(Data extracted from a collection)
=== Begin Enclosure ===
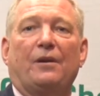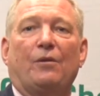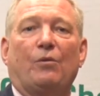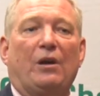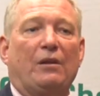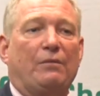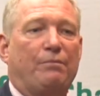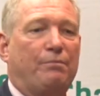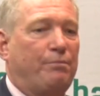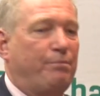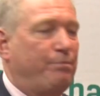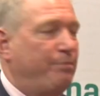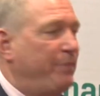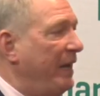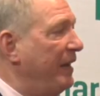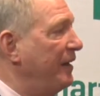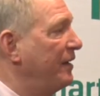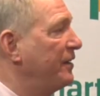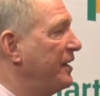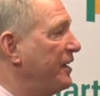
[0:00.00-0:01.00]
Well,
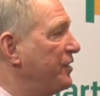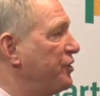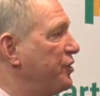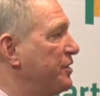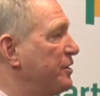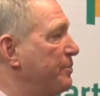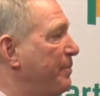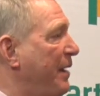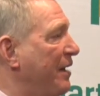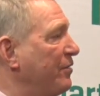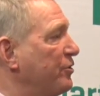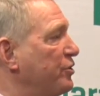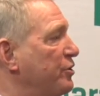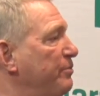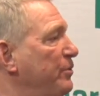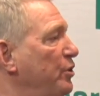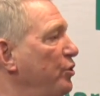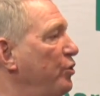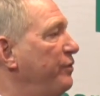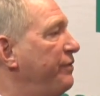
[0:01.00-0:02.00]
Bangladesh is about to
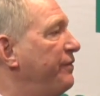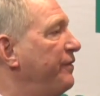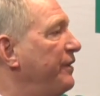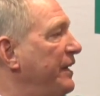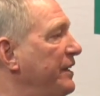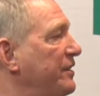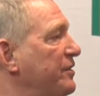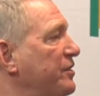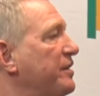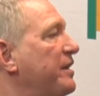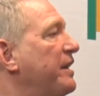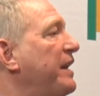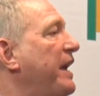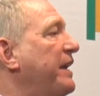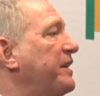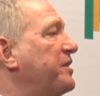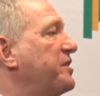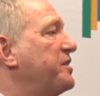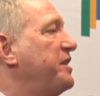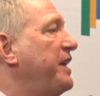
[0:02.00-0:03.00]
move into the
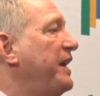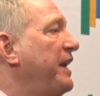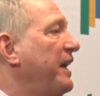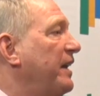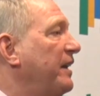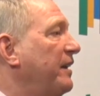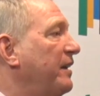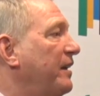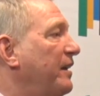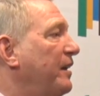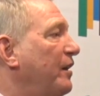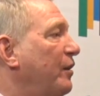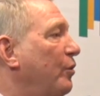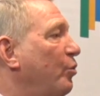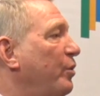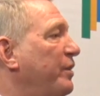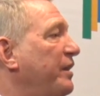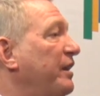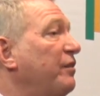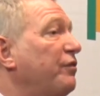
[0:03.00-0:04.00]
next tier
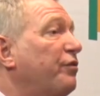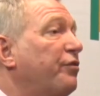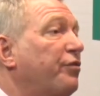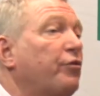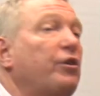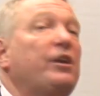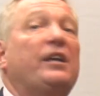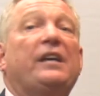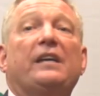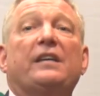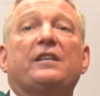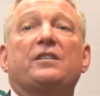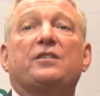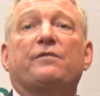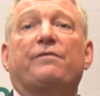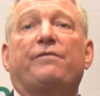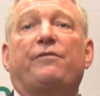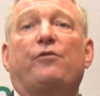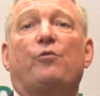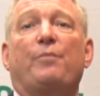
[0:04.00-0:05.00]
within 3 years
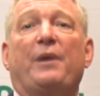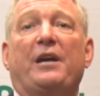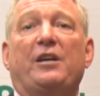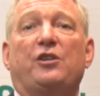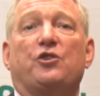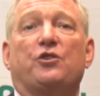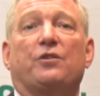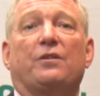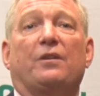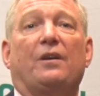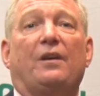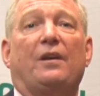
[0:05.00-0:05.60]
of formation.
=== End Enclosure ===
WHAT THIS TASK INVOLVES:
Full copy, no pictures: write out each line of the data exactly as it stands.

RESPONSE:
[0:00.00-0:01.00]
Well,
[0:01.00-0:02.00]
Bangladesh is about to
[0:02.00-0:03.00]
move into the
[0:03.00-0:04.00]
next tier
[0:04.00-0:05.00]
within 3 years
[0:05.00-0:05.60]
of formation.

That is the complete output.